Saved data entries

-- Opening Marker --

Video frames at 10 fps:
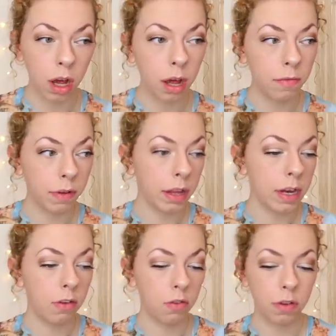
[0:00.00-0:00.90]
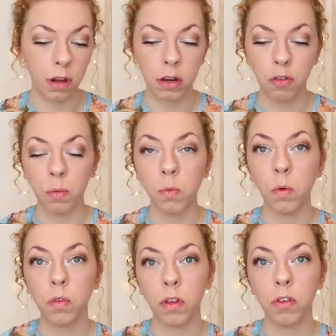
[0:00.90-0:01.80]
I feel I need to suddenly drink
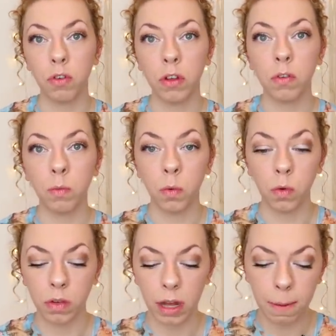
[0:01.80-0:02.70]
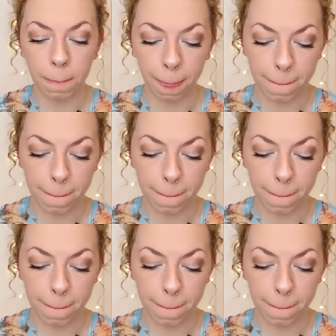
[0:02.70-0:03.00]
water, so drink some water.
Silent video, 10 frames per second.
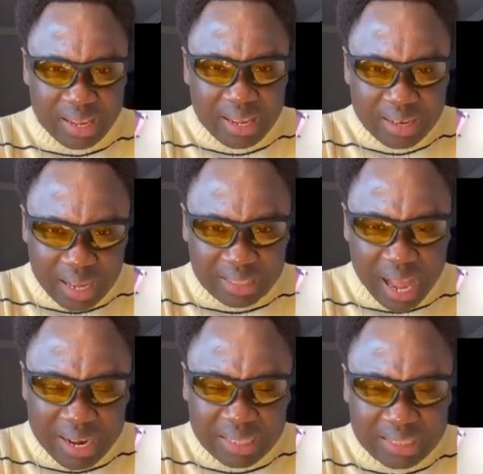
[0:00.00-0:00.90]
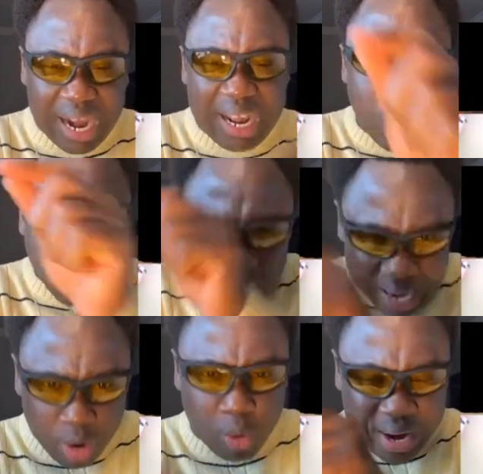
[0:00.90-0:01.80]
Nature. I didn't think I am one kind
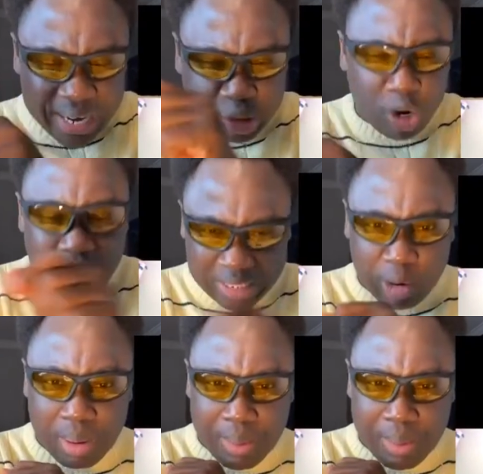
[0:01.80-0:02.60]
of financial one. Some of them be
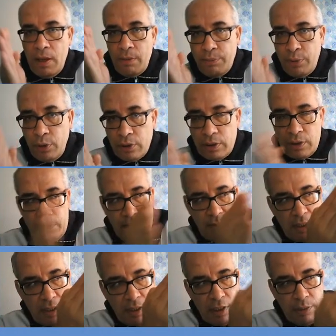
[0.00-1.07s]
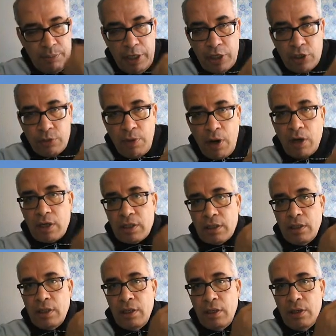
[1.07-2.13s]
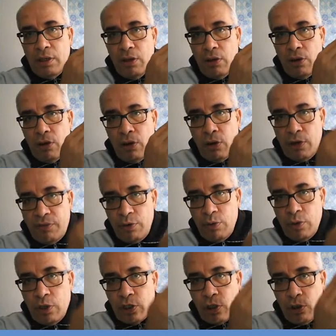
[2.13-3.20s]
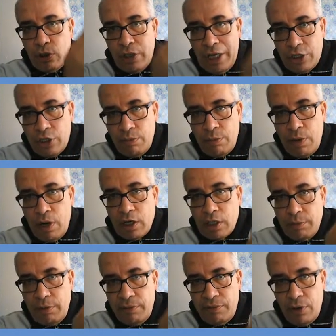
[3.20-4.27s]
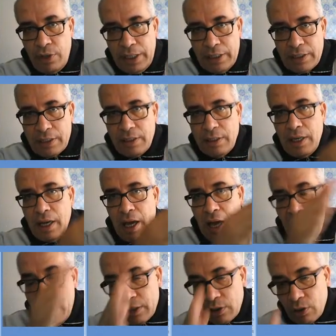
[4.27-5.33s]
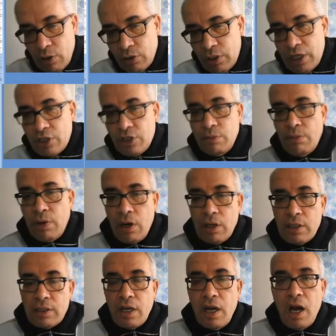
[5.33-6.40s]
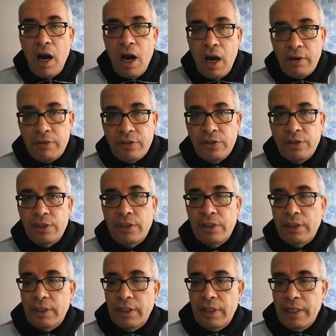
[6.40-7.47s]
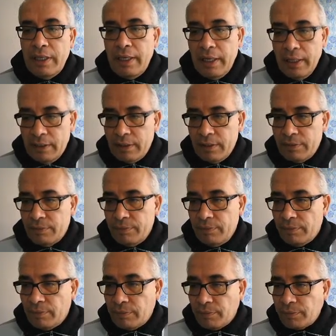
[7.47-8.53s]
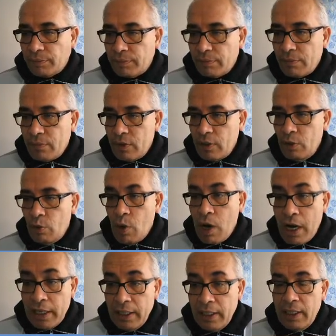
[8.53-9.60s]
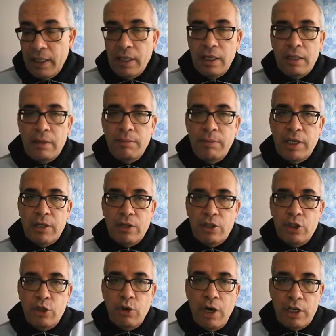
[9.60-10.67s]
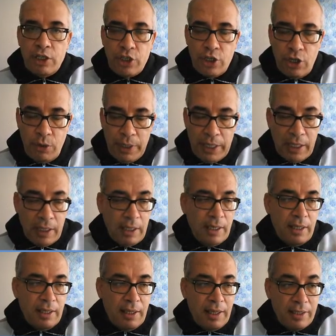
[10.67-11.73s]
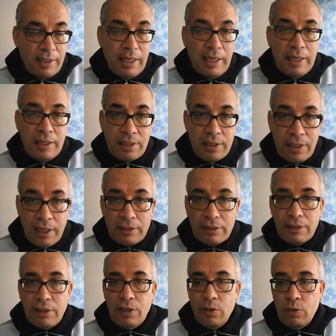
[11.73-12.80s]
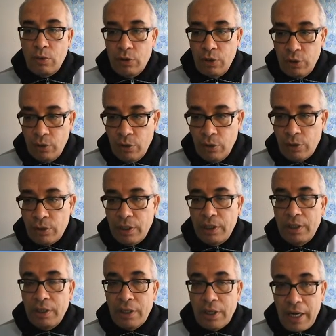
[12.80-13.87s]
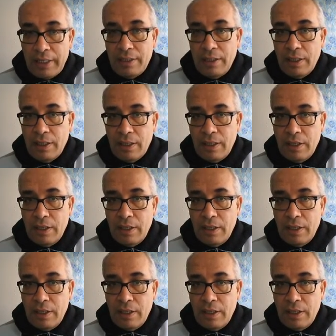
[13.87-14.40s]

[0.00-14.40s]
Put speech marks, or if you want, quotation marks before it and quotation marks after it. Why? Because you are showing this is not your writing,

-- Closing Marker --

◆ REQUIRED WORK: Check each line of the records for "frames" and copy the ones that contain it.

◆ EXERCISE SOLUTION:
Video frames at 10 fps:
Silent video, 10 frames per second.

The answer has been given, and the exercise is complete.